Know what would be great? If a bunch of silver-spoon bureaucrats invented something that might actually save lives instead of meddling in the financial affairs of medical innovators.

Some of the companies that would be affected are listed in this Wall Street Journal article.

If government can’t fix health care, then who can?

Story from the New York Post. (H/T Right Klik via Neil Simpson)

Excerpt:

The state is trying to shut down a New York City doctor’s ambitious plan to treat uninsured patients for around $1,000 a year.

Dr. John Muney offers his patients everything from mammograms to mole removal at his AMG Medical Group clinics, which operate in all five boroughs.

“I’m trying to help uninsured people here,” he said.

His patients agree to pay $79 a month for a year in return for unlimited office visits with a $10 co-pay.

[His] plan landed him in the crosshairs of the state Insurance Department, which ordered him to drop his fixed-rate plan – which it claims is equivalent to an insurance policy.

He says he can afford to charge such a small amount because he doesn’t have to process mountains of paperwork and spend hours on billing.

“If they leave me alone, I can serve thousands of patients,” he said.

Government doesn’t like it when private businesses solve problems. Government only wants solutions they can control and regulate. After all, if there is no (government-caused) health care crisis, then these commies would be out of a job. They have to cause the crisis and then market themselves as the only solution.

Right Klik also has a handy list of the problems caused by government.

* “Community Rating” laws, which limit insurers’ ability to charge different prices to different customers, raise prices by 20.3% for individual policies and 27.3% for family policies

* Mandated benefits raise the expected price of an individual policy by approximately 0.4% per mandate. For family policies the increase is approximately 0.5% per mandate. The typical state has about 20 mandates (with a range from 6 to 48) so a reduction from 20 to 10 mandates would imply a 4% decrease in price for individual policies, and a 5% decrease for family policies.

* “Any-Willing-Provider” laws, which limit insurers’ ability to exclude hospitals and doctors from their networks, raise prices by 1.5% for individual policies and 5.3% for family policies.

* Federal law places limits on the discounts employers and insurance companies can provide for healthy, cost-saving behaviors.
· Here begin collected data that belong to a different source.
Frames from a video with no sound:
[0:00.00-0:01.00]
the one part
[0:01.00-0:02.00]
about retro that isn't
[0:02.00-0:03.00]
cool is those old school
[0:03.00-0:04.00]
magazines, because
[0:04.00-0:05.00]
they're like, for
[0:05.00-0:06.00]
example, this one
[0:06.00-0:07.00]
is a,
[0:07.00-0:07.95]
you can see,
* Twelve million Americans go without health insurance because the Federal Government does not allow people to purchase insurance across state lines.
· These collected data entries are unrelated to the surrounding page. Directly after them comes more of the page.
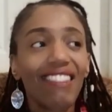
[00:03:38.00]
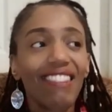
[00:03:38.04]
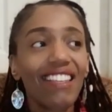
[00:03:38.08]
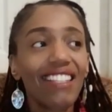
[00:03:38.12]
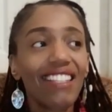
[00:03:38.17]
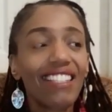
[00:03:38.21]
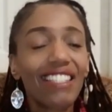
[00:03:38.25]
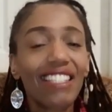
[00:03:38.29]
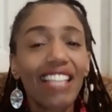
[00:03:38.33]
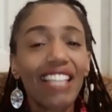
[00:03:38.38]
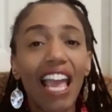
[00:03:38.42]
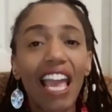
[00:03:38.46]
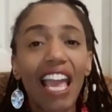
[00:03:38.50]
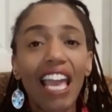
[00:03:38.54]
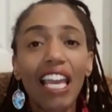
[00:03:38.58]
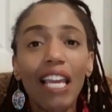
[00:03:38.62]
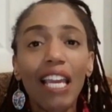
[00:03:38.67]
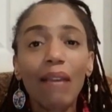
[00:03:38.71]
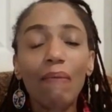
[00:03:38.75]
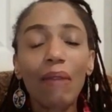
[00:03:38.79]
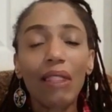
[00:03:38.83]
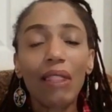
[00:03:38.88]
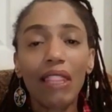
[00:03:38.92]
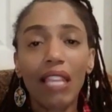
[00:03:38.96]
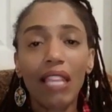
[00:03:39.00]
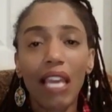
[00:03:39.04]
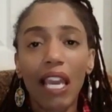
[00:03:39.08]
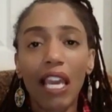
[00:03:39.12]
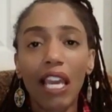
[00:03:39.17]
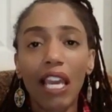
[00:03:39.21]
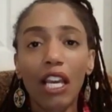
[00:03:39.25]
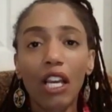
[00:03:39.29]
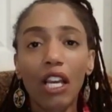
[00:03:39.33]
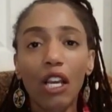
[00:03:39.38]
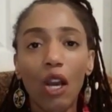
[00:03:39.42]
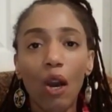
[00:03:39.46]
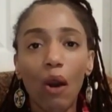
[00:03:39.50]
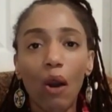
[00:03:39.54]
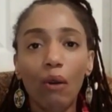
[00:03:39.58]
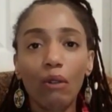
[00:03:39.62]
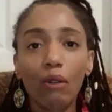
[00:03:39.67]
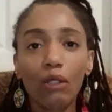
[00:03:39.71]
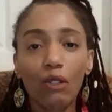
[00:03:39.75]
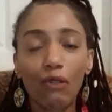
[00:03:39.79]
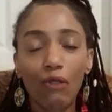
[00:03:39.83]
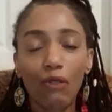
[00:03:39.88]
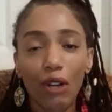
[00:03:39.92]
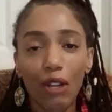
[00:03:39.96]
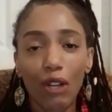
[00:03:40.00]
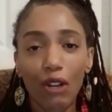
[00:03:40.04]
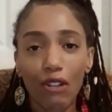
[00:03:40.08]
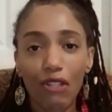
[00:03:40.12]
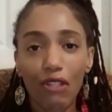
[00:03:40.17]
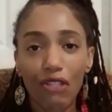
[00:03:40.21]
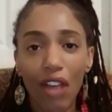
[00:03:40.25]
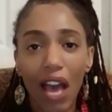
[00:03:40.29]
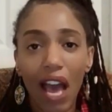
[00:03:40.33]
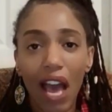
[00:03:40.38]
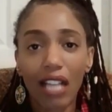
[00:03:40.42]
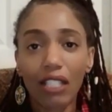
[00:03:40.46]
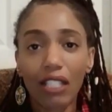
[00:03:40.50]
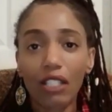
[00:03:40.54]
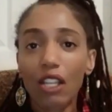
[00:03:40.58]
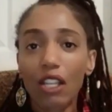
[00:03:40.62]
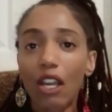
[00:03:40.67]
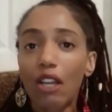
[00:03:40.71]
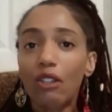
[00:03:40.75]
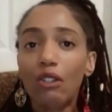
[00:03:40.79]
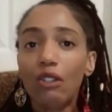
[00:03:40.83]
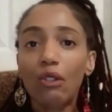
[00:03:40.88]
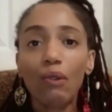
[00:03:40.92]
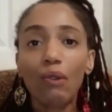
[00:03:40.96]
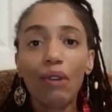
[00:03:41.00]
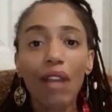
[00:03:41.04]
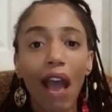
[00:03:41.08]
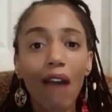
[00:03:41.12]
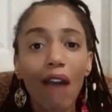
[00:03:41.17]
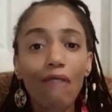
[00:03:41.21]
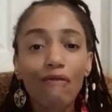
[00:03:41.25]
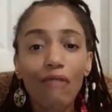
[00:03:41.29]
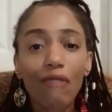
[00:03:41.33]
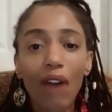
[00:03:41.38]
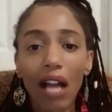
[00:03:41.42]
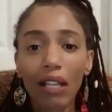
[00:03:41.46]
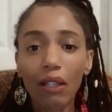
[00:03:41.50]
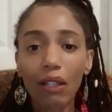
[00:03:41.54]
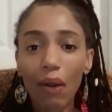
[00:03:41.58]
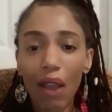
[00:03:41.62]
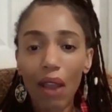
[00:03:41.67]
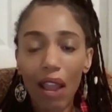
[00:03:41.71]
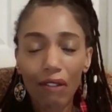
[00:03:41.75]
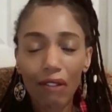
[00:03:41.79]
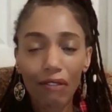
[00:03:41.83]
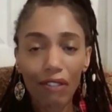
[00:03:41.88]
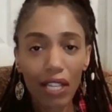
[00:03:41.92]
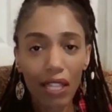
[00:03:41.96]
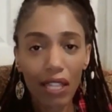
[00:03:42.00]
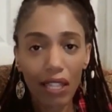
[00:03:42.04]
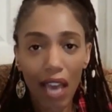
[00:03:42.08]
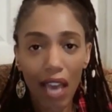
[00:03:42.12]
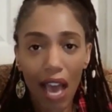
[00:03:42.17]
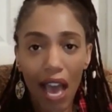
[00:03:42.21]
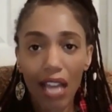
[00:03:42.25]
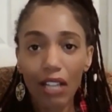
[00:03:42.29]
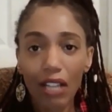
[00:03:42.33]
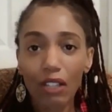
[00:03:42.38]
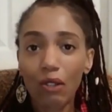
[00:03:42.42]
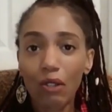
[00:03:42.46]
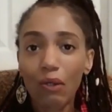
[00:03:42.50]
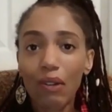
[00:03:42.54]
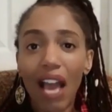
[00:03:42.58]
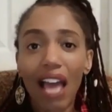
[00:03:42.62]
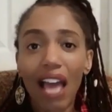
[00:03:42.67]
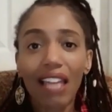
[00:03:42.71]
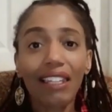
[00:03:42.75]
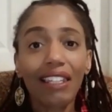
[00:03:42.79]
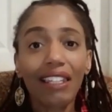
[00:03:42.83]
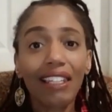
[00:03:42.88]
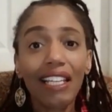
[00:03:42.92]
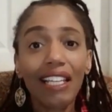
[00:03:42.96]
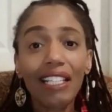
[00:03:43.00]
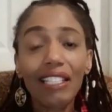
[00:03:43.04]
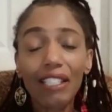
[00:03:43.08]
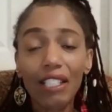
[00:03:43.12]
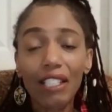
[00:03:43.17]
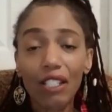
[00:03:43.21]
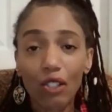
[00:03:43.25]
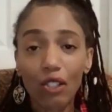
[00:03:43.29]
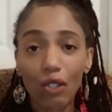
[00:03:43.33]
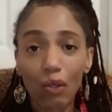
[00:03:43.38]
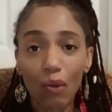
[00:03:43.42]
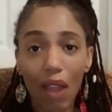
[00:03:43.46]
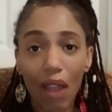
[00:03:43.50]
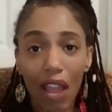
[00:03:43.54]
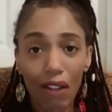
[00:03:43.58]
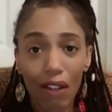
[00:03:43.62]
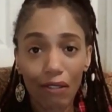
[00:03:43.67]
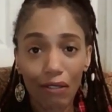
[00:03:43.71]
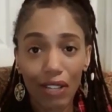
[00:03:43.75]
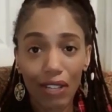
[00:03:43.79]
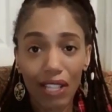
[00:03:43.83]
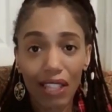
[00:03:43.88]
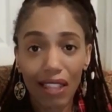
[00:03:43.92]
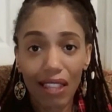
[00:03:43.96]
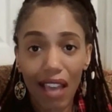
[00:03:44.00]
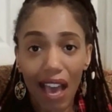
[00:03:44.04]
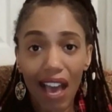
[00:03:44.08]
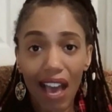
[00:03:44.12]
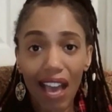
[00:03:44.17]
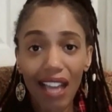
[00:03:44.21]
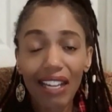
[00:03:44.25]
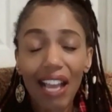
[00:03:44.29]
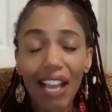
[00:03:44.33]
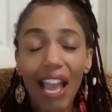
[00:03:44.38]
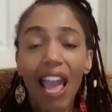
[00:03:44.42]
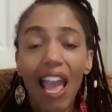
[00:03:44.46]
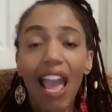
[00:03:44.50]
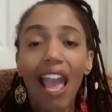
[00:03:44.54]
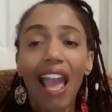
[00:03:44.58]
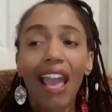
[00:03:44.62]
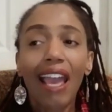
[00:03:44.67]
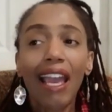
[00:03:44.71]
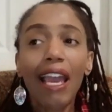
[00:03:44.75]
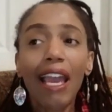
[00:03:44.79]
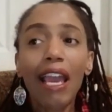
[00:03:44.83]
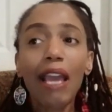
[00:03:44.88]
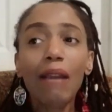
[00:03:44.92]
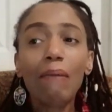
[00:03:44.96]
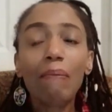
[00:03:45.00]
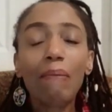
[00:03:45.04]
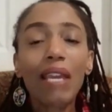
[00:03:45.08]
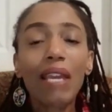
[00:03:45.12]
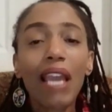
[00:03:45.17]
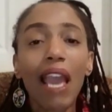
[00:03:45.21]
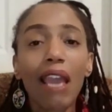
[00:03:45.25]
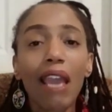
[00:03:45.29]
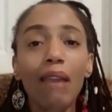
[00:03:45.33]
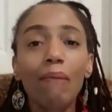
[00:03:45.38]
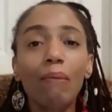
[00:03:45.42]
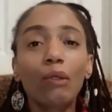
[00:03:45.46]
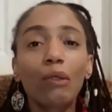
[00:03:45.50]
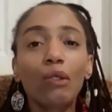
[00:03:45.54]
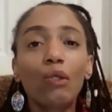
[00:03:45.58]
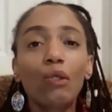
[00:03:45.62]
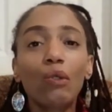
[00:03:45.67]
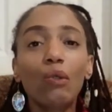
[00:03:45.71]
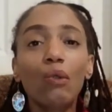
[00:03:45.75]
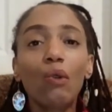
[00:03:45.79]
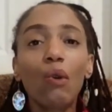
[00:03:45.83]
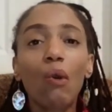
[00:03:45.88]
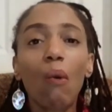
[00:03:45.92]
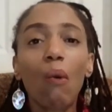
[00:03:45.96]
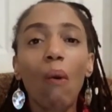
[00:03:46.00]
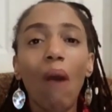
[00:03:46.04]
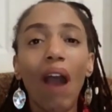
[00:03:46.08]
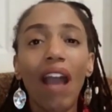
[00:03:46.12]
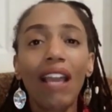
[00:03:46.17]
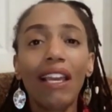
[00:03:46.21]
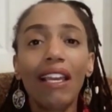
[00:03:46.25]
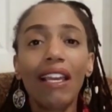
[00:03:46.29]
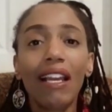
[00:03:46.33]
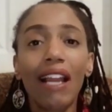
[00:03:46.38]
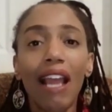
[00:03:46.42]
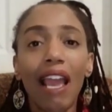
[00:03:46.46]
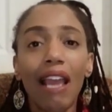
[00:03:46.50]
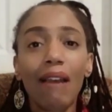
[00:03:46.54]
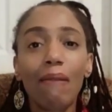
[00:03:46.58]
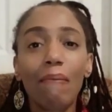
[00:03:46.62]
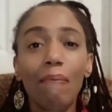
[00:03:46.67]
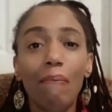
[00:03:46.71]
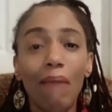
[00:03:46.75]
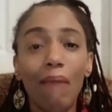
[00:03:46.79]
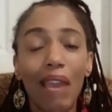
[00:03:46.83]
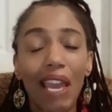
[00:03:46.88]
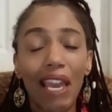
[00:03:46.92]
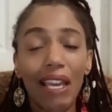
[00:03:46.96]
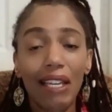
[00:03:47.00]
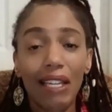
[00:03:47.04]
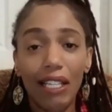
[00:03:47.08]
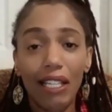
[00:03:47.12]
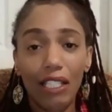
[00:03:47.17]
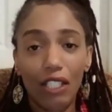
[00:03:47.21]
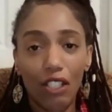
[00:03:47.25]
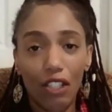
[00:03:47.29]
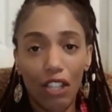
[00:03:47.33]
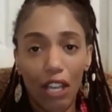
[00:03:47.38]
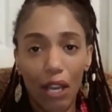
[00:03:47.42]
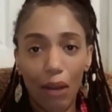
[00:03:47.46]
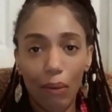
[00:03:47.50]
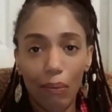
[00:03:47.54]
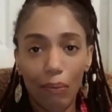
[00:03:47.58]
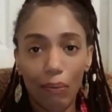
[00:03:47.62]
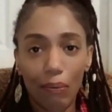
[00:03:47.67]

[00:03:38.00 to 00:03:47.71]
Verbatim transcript: The same thing goes for your thoughts. Do not follow every thought, do not listen to every thought and be able to quiet and manage them.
The way insurance works is that people need to pay premiums that take into account the likelihood that they will make claims. The people who make a lot of claims need to pay more. This is what encourages people to take fewer risks and keep costs down. When government gets involved to equalize outcomes regardless of risks, then there is no incentive to live responsibly. The result is a shortage caused by high demand for medical care, and low supply.

How about we just let the free market work instead?